**What you have to do**
Please repeat the listing below exactly, but do not include its pictures.

**Provided records**
####################

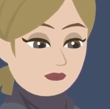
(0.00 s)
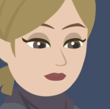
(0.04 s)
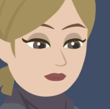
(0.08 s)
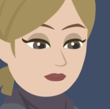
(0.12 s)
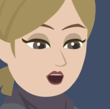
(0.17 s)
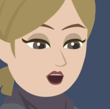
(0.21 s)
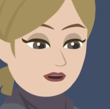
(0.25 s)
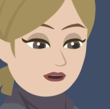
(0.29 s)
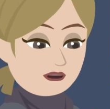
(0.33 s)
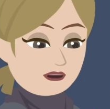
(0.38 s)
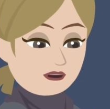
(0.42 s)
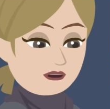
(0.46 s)

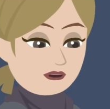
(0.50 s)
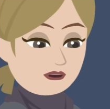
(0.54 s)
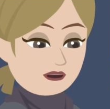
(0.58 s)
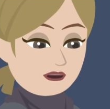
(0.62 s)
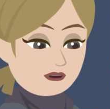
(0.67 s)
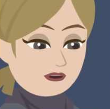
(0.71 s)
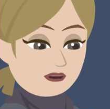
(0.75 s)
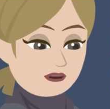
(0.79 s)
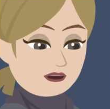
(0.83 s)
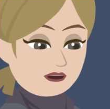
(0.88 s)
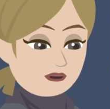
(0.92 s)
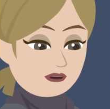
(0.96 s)
everything
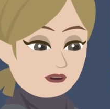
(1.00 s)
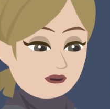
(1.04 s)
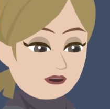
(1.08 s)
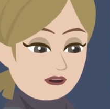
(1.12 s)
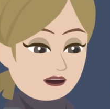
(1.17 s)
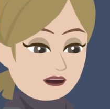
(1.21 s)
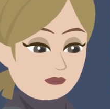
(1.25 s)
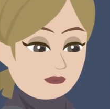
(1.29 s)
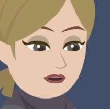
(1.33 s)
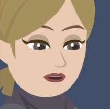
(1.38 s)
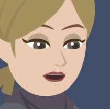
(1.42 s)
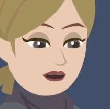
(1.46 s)
that you give your
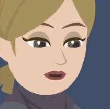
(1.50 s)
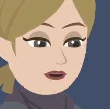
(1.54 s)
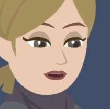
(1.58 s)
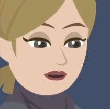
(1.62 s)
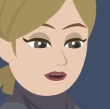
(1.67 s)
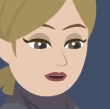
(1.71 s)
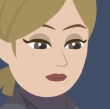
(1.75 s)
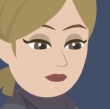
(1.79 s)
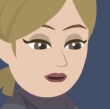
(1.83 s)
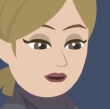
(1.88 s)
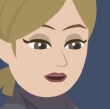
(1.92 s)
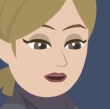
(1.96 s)

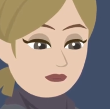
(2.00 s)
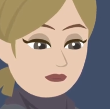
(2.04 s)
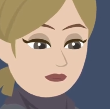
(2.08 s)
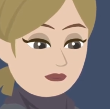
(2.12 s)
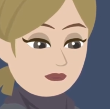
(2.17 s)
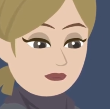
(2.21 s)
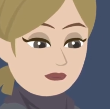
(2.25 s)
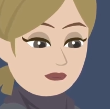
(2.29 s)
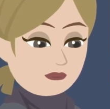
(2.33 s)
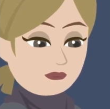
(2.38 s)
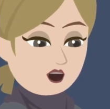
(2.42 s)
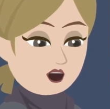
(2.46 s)
attention to
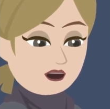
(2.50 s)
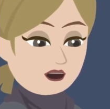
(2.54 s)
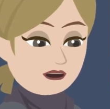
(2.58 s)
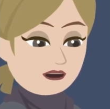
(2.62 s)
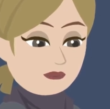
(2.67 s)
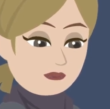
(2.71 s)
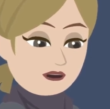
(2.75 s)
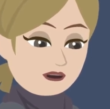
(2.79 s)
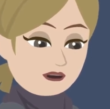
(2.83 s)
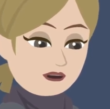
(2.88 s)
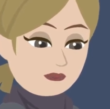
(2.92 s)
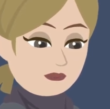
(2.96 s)

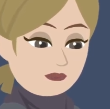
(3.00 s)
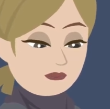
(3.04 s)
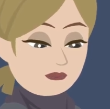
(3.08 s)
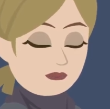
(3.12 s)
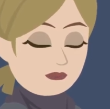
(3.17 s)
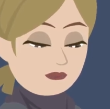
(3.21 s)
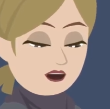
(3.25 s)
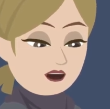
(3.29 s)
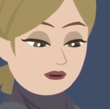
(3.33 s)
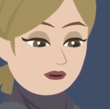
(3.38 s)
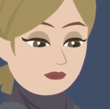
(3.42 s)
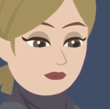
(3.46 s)
causes you to
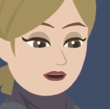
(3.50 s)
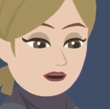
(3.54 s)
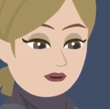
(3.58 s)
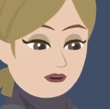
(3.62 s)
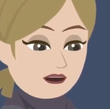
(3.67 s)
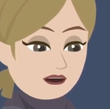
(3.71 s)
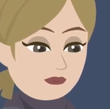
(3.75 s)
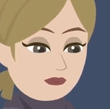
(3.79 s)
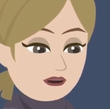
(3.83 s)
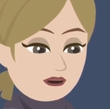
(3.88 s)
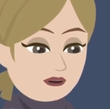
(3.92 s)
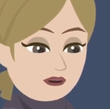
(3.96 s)
offer a
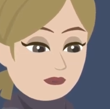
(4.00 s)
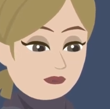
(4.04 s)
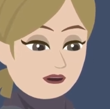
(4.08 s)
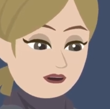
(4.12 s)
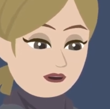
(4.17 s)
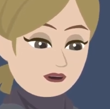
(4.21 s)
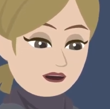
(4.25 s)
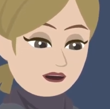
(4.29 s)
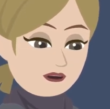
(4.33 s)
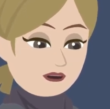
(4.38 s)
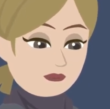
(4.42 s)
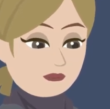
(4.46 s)
vibration
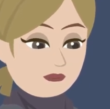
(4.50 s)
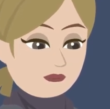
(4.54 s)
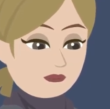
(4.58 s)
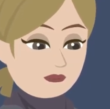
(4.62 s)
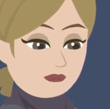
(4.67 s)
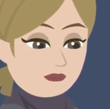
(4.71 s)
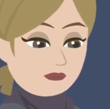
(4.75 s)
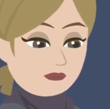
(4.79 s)
about it.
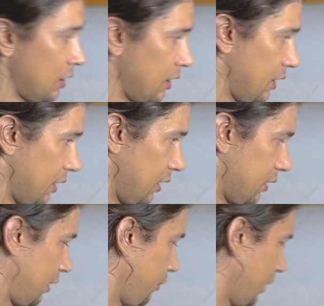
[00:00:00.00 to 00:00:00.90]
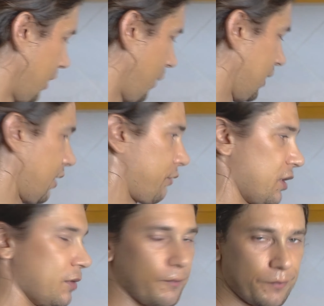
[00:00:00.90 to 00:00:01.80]
And when I make the
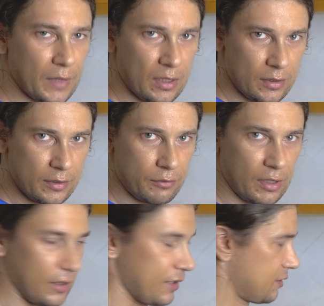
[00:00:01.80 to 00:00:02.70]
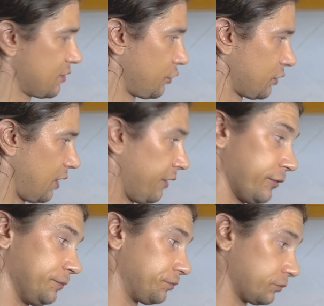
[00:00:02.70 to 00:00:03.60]
cream, I realize it's not enough,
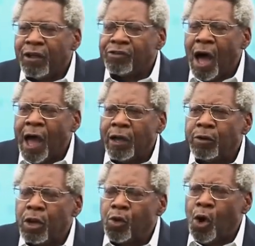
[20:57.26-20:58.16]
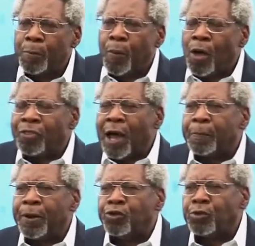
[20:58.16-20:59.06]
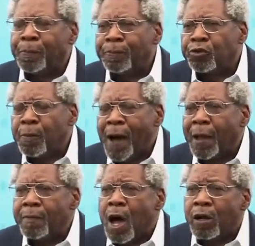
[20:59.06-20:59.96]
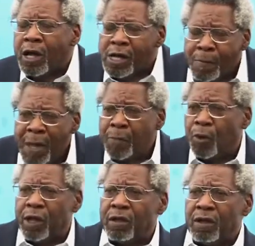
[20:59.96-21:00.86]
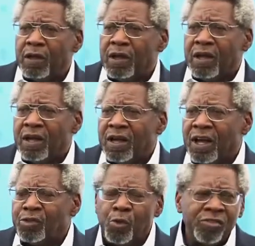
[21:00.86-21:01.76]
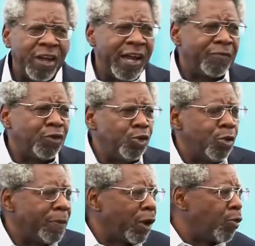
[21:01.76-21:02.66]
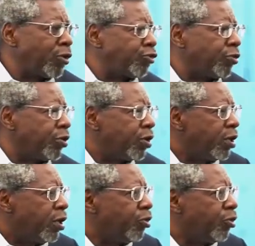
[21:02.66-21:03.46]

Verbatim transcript: As I, the Lord brought that picture to my uh, memory. So what does that have to do with my question?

####################

**Task result**
(0.00 s)
(0.04 s)
(0.08 s)
(0.12 s)
(0.17 s)
(0.21 s)
(0.25 s)
(0.29 s)
(0.33 s)
(0.38 s)
(0.42 s)
(0.46 s)

(0.50 s)
(0.54 s)
(0.58 s)
(0.62 s)
(0.67 s)
(0.71 s)
(0.75 s)
(0.79 s)
(0.83 s)
(0.88 s)
(0.92 s)
(0.96 s)
everything
(1.00 s)
(1.04 s)
(1.08 s)
(1.12 s)
(1.17 s)
(1.21 s)
(1.25 s)
(1.29 s)
(1.33 s)
(1.38 s)
(1.42 s)
(1.46 s)
that you give your
(1.50 s)
(1.54 s)
(1.58 s)
(1.62 s)
(1.67 s)
(1.71 s)
(1.75 s)
(1.79 s)
(1.83 s)
(1.88 s)
(1.92 s)
(1.96 s)

(2.00 s)
(2.04 s)
(2.08 s)
(2.12 s)
(2.17 s)
(2.21 s)
(2.25 s)
(2.29 s)
(2.33 s)
(2.38 s)
(2.42 s)
(2.46 s)
attention to
(2.50 s)
(2.54 s)
(2.58 s)
(2.62 s)
(2.67 s)
(2.71 s)
(2.75 s)
(2.79 s)
(2.83 s)
(2.88 s)
(2.92 s)
(2.96 s)

(3.00 s)
(3.04 s)
(3.08 s)
(3.12 s)
(3.17 s)
(3.21 s)
(3.25 s)
(3.29 s)
(3.33 s)
(3.38 s)
(3.42 s)
(3.46 s)
causes you to
(3.50 s)
(3.54 s)
(3.58 s)
(3.62 s)
(3.67 s)
(3.71 s)
(3.75 s)
(3.79 s)
(3.83 s)
(3.88 s)
(3.92 s)
(3.96 s)
offer a
(4.00 s)
(4.04 s)
(4.08 s)
(4.12 s)
(4.17 s)
(4.21 s)
(4.25 s)
(4.29 s)
(4.33 s)
(4.38 s)
(4.42 s)
(4.46 s)
vibration
(4.50 s)
(4.54 s)
(4.58 s)
(4.62 s)
(4.67 s)
(4.71 s)
(4.75 s)
(4.79 s)
about it.
[00:00:00.00 to 00:00:00.90]
[00:00:00.90 to 00:00:01.80]
And when I make the
[00:00:01.80 to 00:00:02.70]
[00:00:02.70 to 00:00:03.60]
cream, I realize it's not enough,
[20:57.26-20:58.16]
[20:58.16-20:59.06]
[20:59.06-20:59.96]
[20:59.96-21:00.86]
[21:00.86-21:01.76]
[21:01.76-21:02.66]
[21:02.66-21:03.46]

Verbatim transcript: As I, the Lord brought that picture to my uh, memory. So what does that have to do with my question?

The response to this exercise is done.